The good news: The EPC, despite its sneaky French beginnings, is fumbling its way toward plugging a major European geopolitical vacuum. The bad news: These developments have skirted around the original split inside the EU between France and Poland, meaning the EU cannot provide a cohesive and inclusive political core for the wider European periphery. The other good news: France has not succeeded in locking in its interests, and Germany still has a chance to broker a deal between its two neighbors. The other bad news: to do that, Germany must get over itself. It must recognize that Poland, not France, and not Germany, is in the ascendancy.
Since the election of the Law and Justice (PiS) government in 2015, Germany has tended to write off Poland as euroskeptic and xenophobic. But Poland is now out fighting for European democracy and opening doors to refugees, and this rather eclipses Germany’s “refugee solidarity mechanisms” and “rule of law conditionality.” Germans know this in their hearts. But in their minds, they expect that Poland will soon cast aside the moral high ground, and the cozy status quo can return. Poles always shoot themselves in the foot, with their desire to spite the Germans (viz. their quixotic demands for German war reparations and tendency to align with the fringe UK).
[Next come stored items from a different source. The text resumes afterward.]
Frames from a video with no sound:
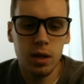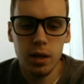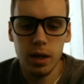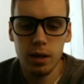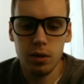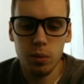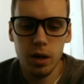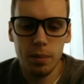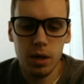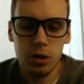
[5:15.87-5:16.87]
And the
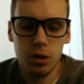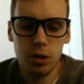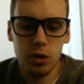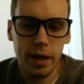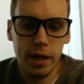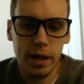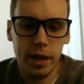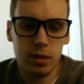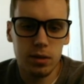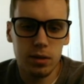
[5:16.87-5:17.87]
way I'm going to do that
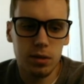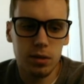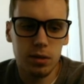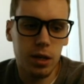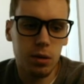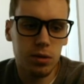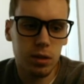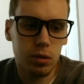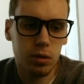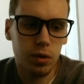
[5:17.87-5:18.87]
is by using
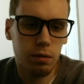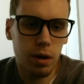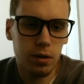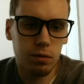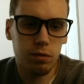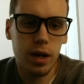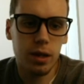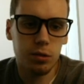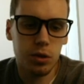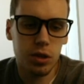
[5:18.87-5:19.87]
those very
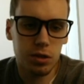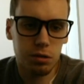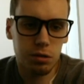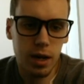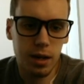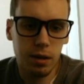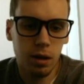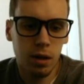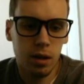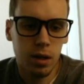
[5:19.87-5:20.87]
ratings we just created.
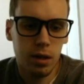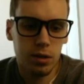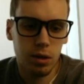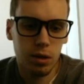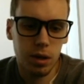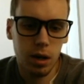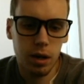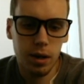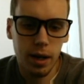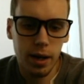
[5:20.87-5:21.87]
So we're going to
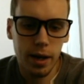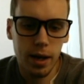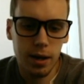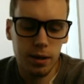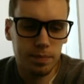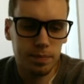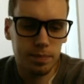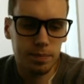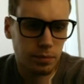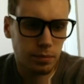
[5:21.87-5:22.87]
unhide
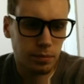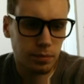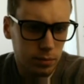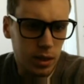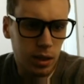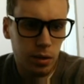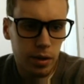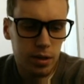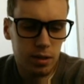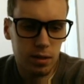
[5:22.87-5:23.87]

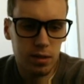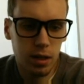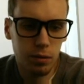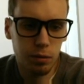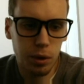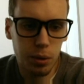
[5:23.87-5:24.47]
this set of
The old EU status quo is, however, unsustainable. The status quo locks in German advantages and interests. Germany can no longer claim Franco-German ownership for its development and write off other attempts at reforming it as an attack on the natural order of things. Poland, already during the eurozone crisis, saw that it needed to move from passive EU policy-taker to active policy-maker, and presented its economic reform ideas. It was told to sit quietly by France and Germany; likewise its proposals for an EU energy union in 2014. By the 2015 Schengen crisis Poland played a spoiler role, happy simply to block France and Germany’s excesses.
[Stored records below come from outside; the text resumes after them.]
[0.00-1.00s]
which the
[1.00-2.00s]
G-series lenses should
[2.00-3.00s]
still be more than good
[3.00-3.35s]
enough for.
Germany must therefore acknowledge that it bears some responsibility for Poland’s political souring, and that Poland’s euroskepticism—like Italy’s—comes not from a rejection of the EU but a strong sense of belonging and ownership that has been rebuffed by France and Germany. It must see, too, that the debate about “EU deepening” is about much more than veto rules in the European Council. Rather, it is a desire for change and a fear of domination. Poland would likely be more constructive about “deepening” if it felt it had a fair chance to influence it. Making concessions to Poland would have been unthinkable until recently, but there is a window now.
Roderick Parkes is Research Director at the German Council on Foreign Relations (DGAP) and head of its Alfred von Oppenheim Center for European Policy Studies.